REPUBLIKA.CO.ID, JAKARTA – Usai kaum Muslimin menaklukkan dan merebut kembali Makkah, Nabi Muhammad SAW melakukan penaklukkan dengan kedamaian. Salah satunya adalah sikap kebijaksanaan beliau dalam mengampuni orang-orang Makkah yang dijatuhi hukuman mati.
Dalam buku Sejarah Hidup Muhammad karya Muhammad Husain Haikal dijelaskan, sesudah memasuki Makkah Rasulullah mengeluarkan perintah untuk jangan ada pertumpahan darah. Rasulullah juga berpesan bahwa dalam menaklukkan Makkah, jangan sampai ada satu pun yang terbunuh dari kedua belah pihak.

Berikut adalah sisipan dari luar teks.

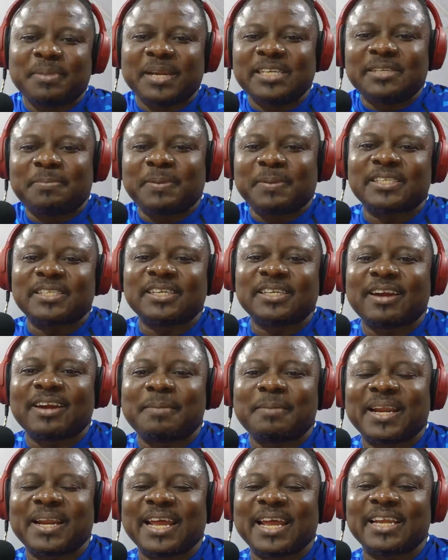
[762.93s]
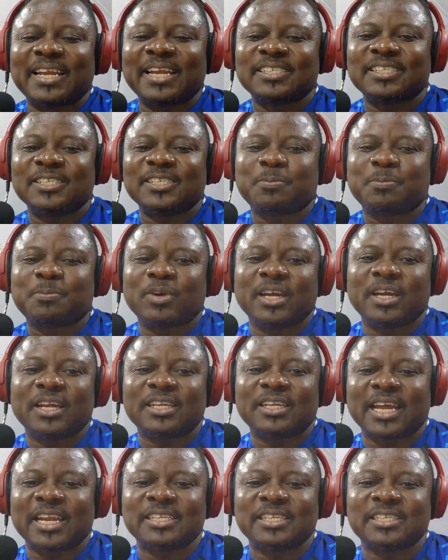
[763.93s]
Plenty grammar. I did this point
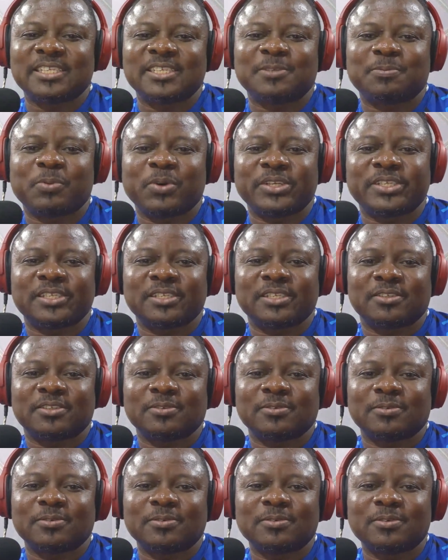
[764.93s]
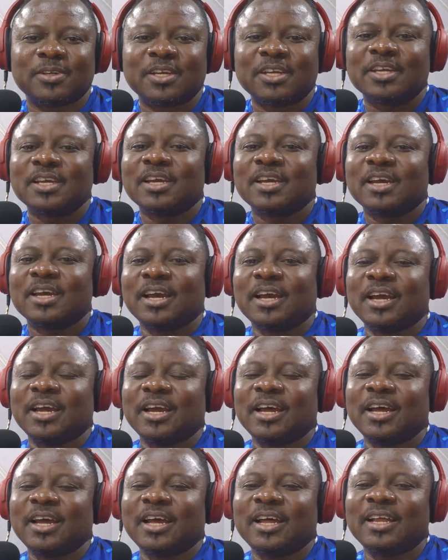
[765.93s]
so.
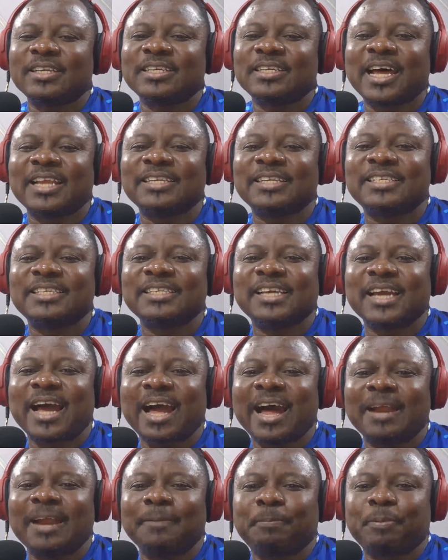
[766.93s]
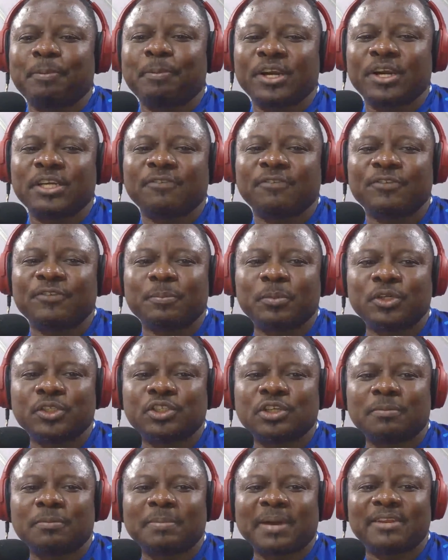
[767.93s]
That the outpouring of
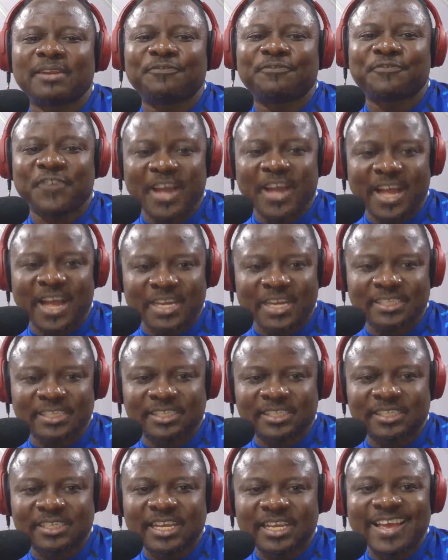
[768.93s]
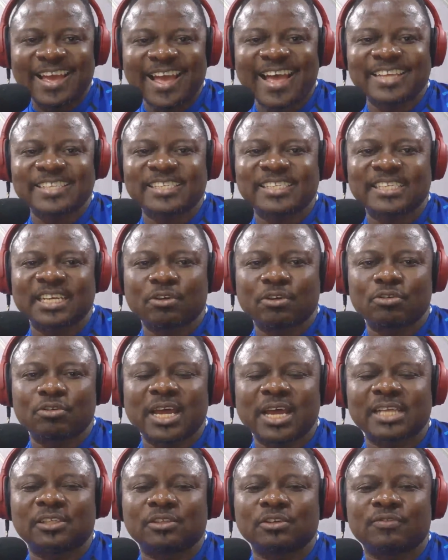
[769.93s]
emotion by the fans and
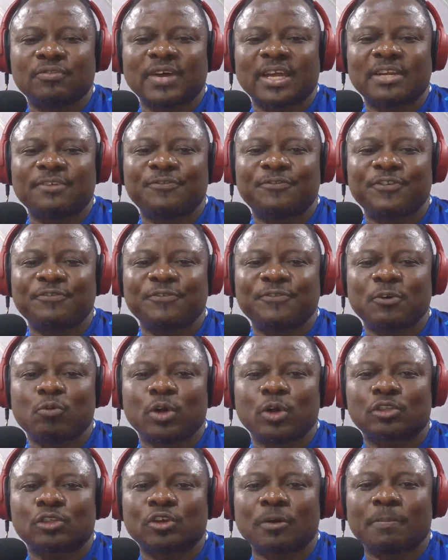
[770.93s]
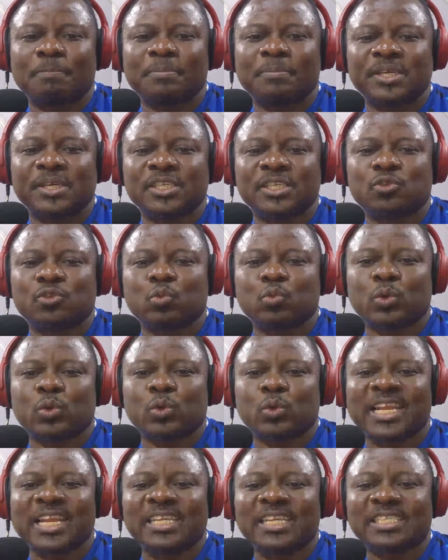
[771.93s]
stakeholders over the FIFA World Cup miss
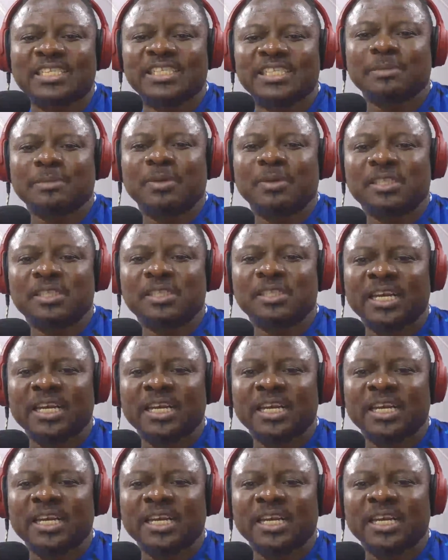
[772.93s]
was legitimate.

Setelah kemenangan berhasil direbut Islam dan kondisi Makkah telah kondusif, Rasulullah mengampuni para musuh Islam yang tertangkap. Beberapa sahabat bahkan mendatangi Rasulullah untuk menjadi penjamin. Misalnya sebagaimana yang dilakukan Sayyidina Ustman bin Affan.
Sayyidina Utsman yang memiliki saudara sepersusuan dengan Abdullah bin Abi Sarh itu datang kepada Nabi. Dia memintakan agar Abdullah sepupunya diampuni, Sayyidina Utsman pun bersedia menjadi penjamin bagi saudaranya itu. Kemudian, Nabi pun mengampuni Abdullah dari hukuman mati.
Lalu sahabat wanita bernama Ummu Hakim binti Haris bin Hisyam yang memintakan pengampunan bagi suaminya, Ikrima bin Abu Jahal. Ikrima yang lari ke Yaman kemudian disusul oleh Ummu Hakim dan dibawanya kepada Nabi dan ia pun diampuni.
Lalu istri Abu Sofyan yang mengunyah jantung Hamzah dalam Perang Uhud pun juga tak luput dari pemberian pengampunan Nabi. Hampir semuanya dimaafkan dan diterima serta diperlakukan sebagaimana layaknya. Hanya empat orang saja yang benar-benar dijatuhi hukuman mati, yaitu salah satunya Huwairith yang mengganggu Zainab putri Nabi sepulangnya dari Makkah ke Madinah.